Dr. Fischer said that that there are "strong reservations" about that conclusion, however, as subsequent analyses showed that the elevated risk was a function of severity of the ADHD and associated conduct disorder rather than the stimulant medication treatment.
More Cases, More Prescriptions
As the number of children diagnosed with ADHD has grown, so has the use of drugs to treat them. Studies reported by the National Institutes of Health show that as many as 7.3% of school children may now be taking stimulants to manage ADHD-related symptoms.
Those symptoms include impulsivity, overactivity or difficulty controlling activity so that it is appropriate to circumstances, and inability to focus attention.

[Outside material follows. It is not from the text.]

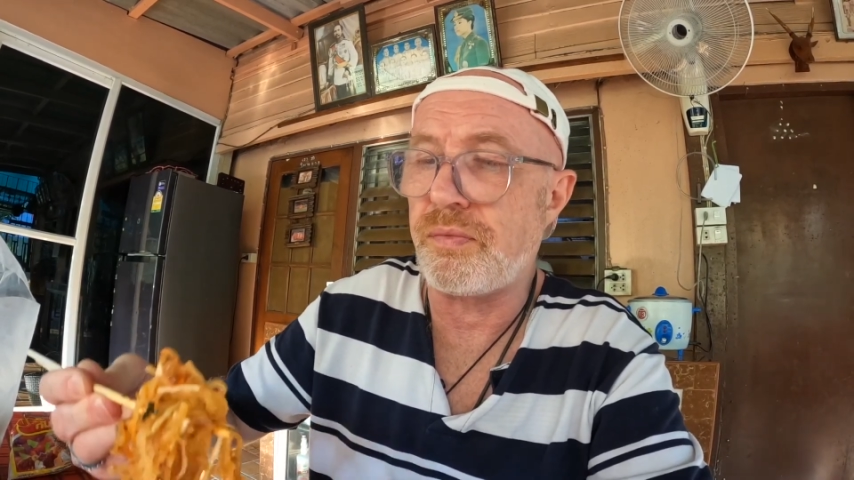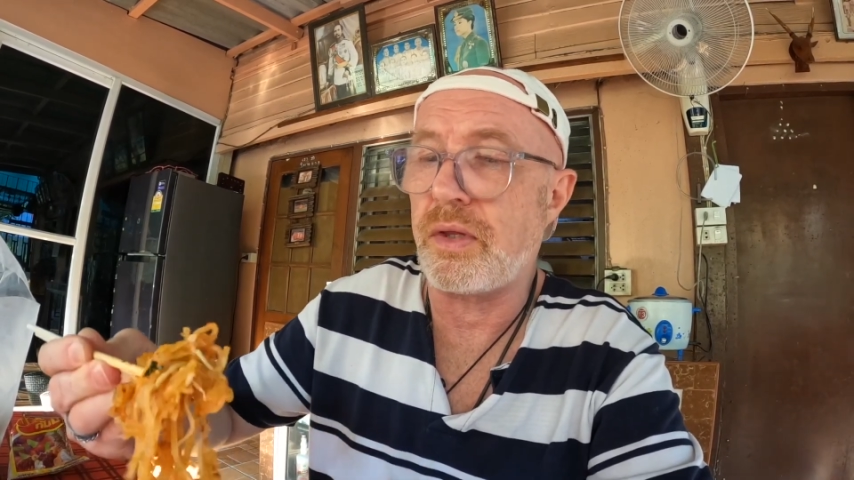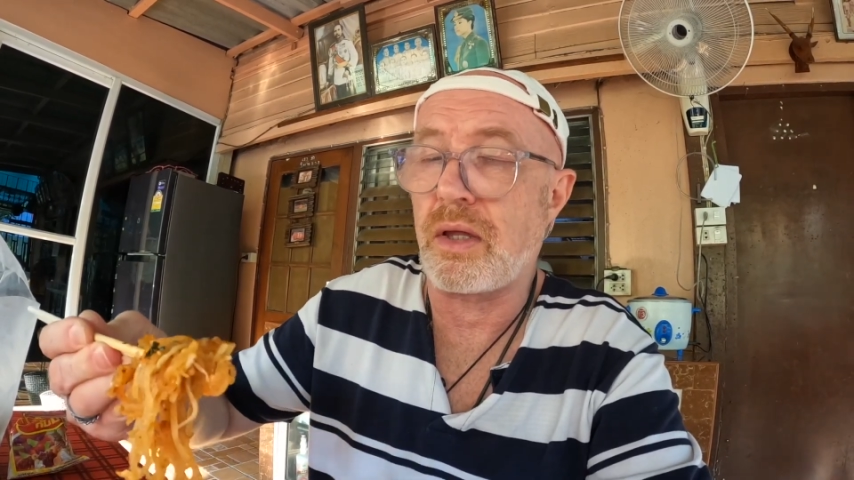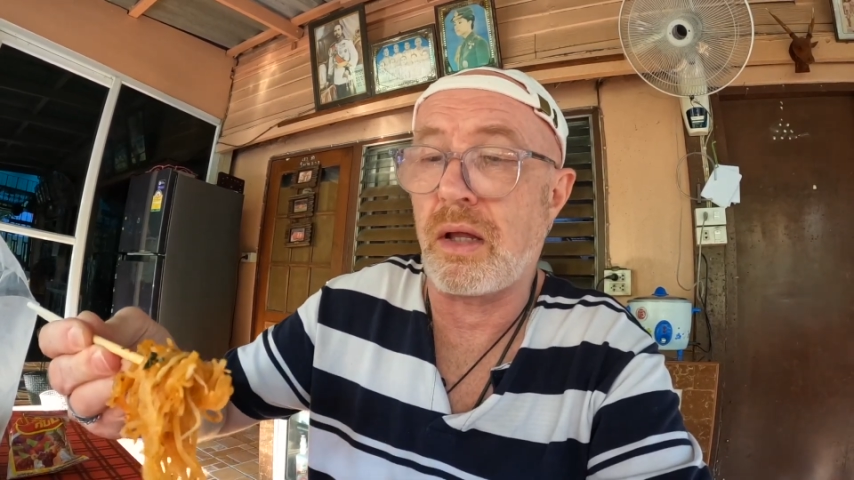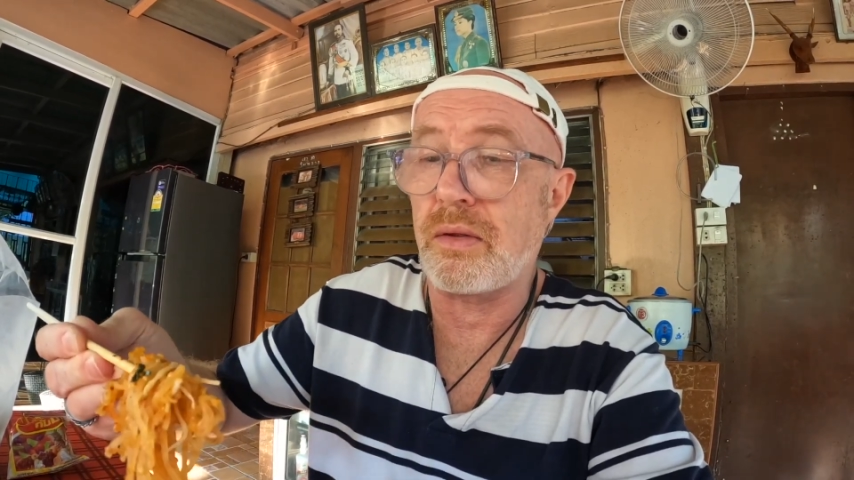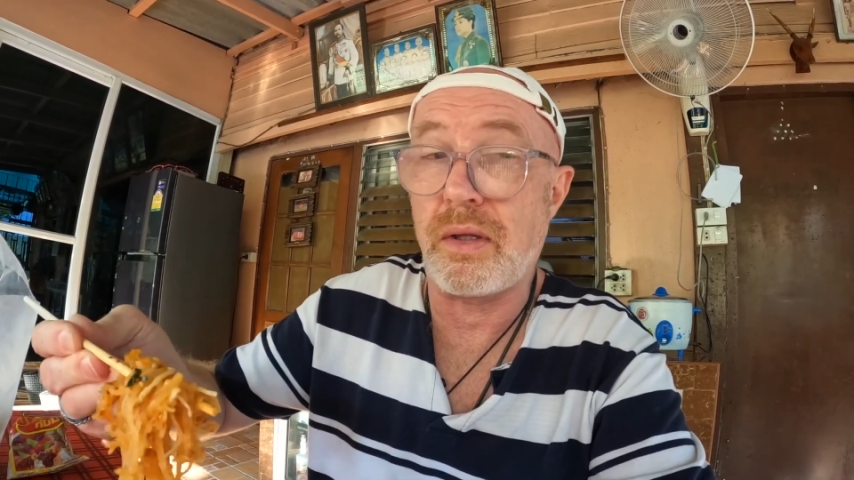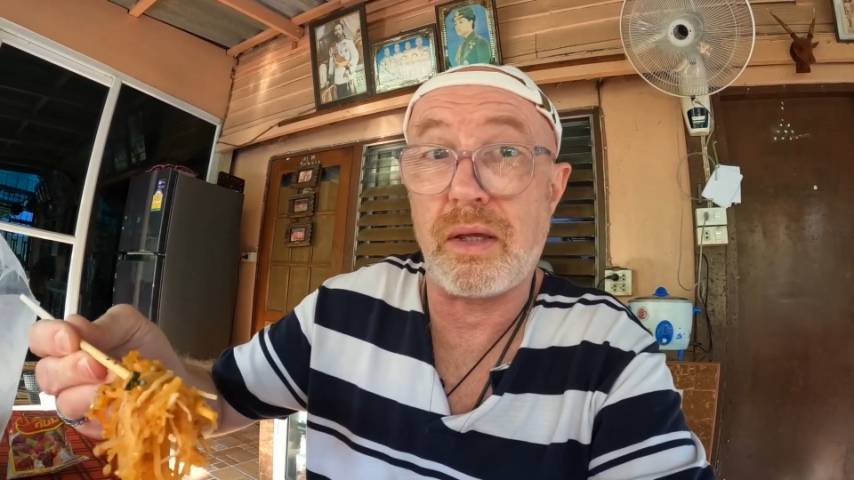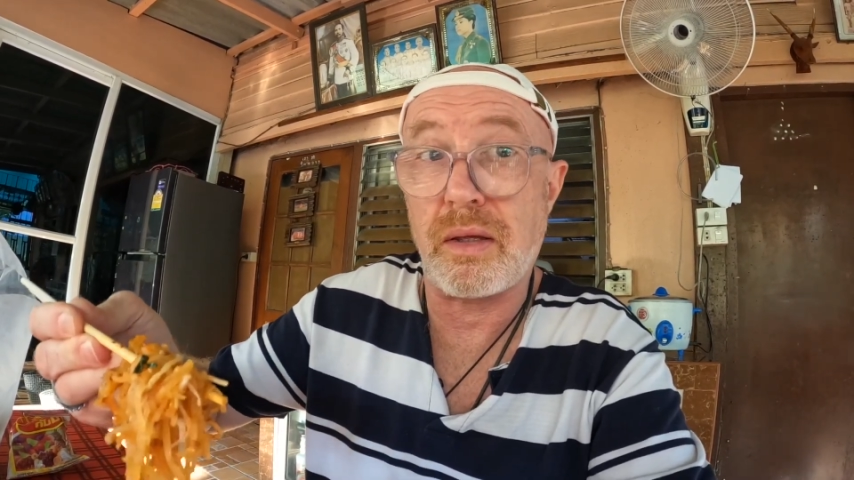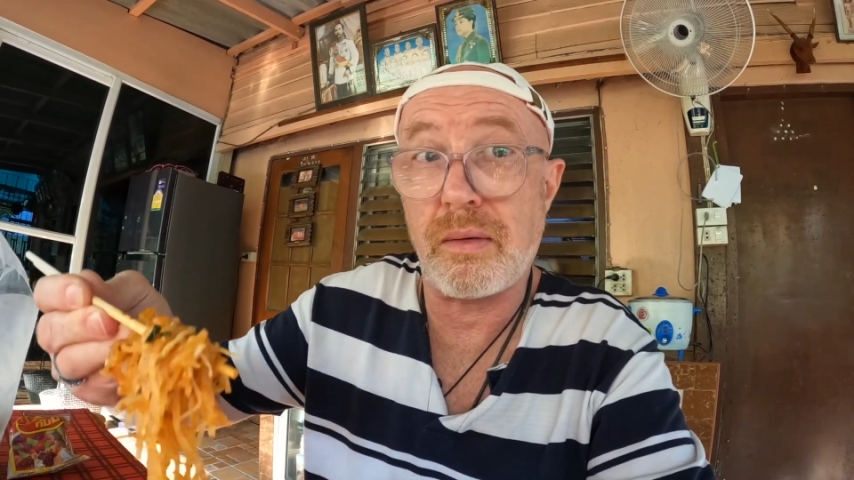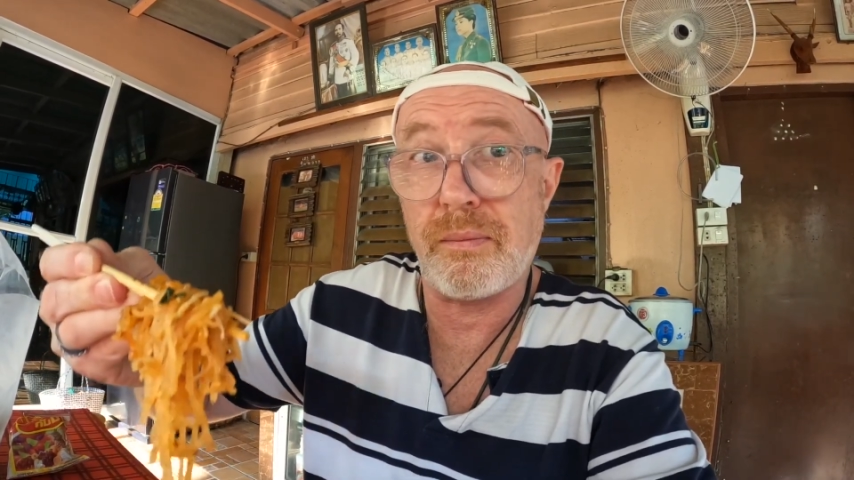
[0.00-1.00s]
the con
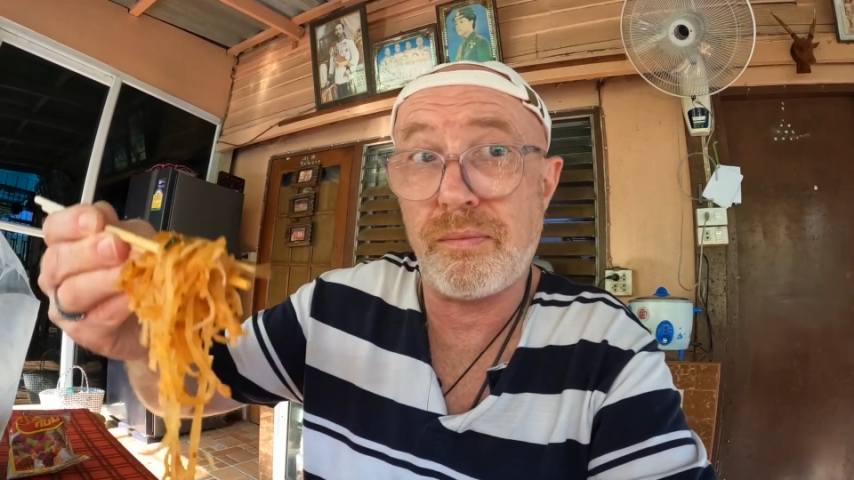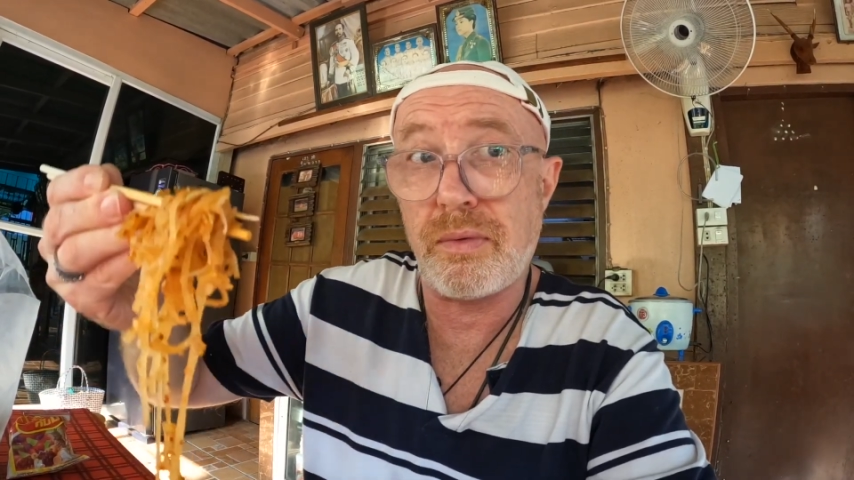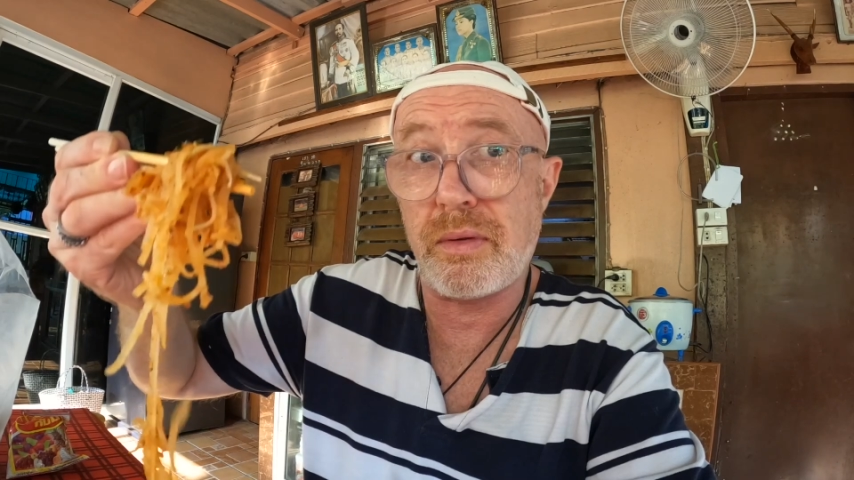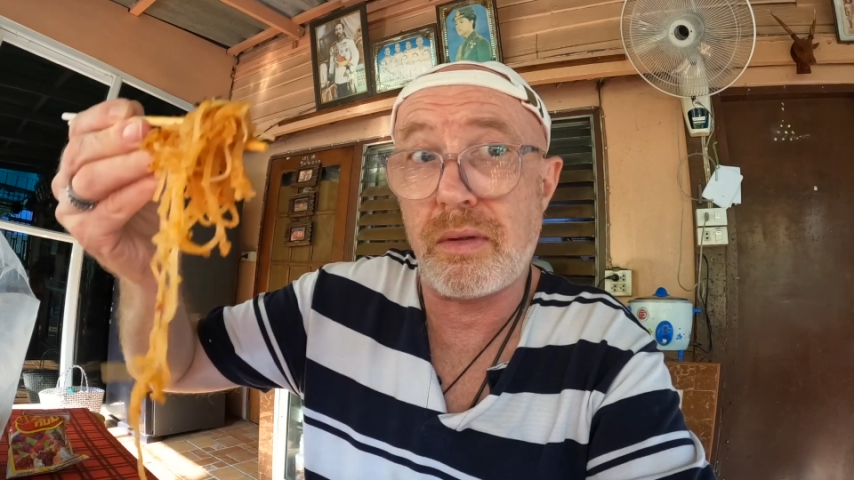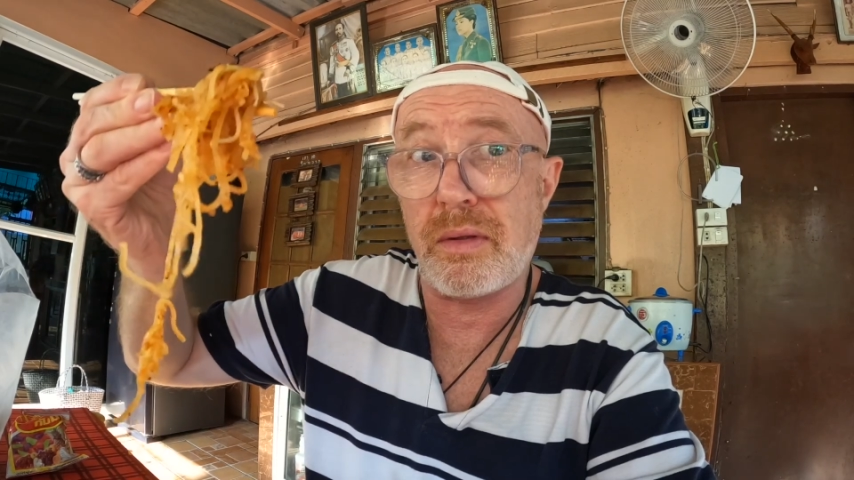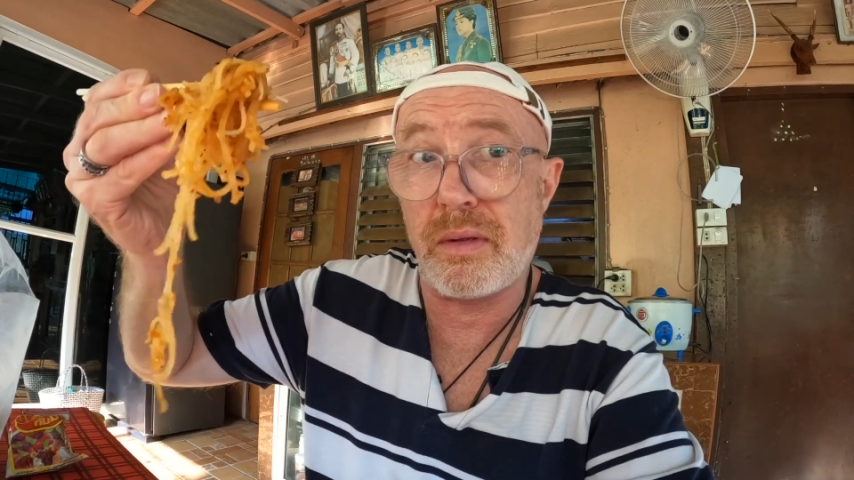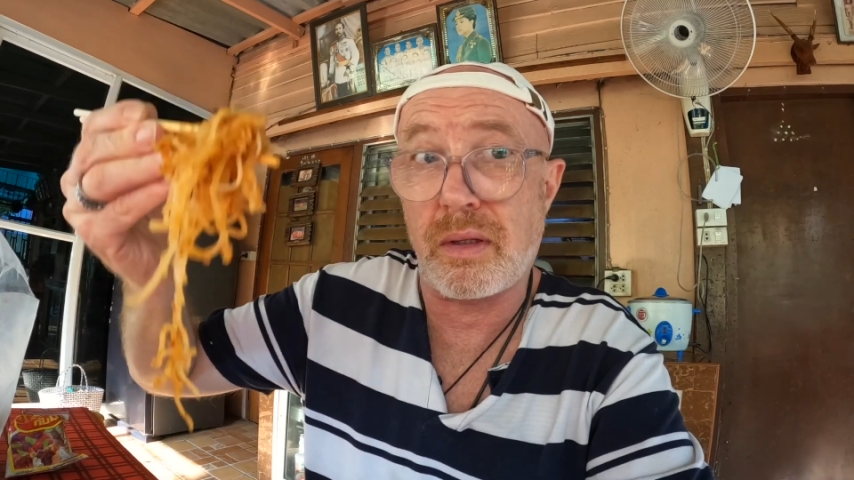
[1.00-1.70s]
the,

Stimulants have been the most commonly prescribed drugs used to treat ADHD. In the majority of cases, Dr. Fischer said, children with ADHD benefit significantly when stimulants or other appropriate medications are incorporated into treatment. The drugs can diminish impulsive behaviors, improve attention to tasks at hand, and aid working memory and in some instances coordination and motor control.
Given the expanding role of ADHD drugs, accurate assessment of risks related to their use is important to more and more parents and others who ponder treatment options for children in their care.
"Having ADHD increases the risk for substance abuse," said Dr. Fischer. "That's very clear. What's interesting is that the gateway drug is not marijuana, as many people might think. It's nicotine.
"I tell parents that there is no research evidence that using the medications to treat ADHD places their children at risk for later substance abuse and that there is evidence that the medications actually help to decrease the risk for substance abuse."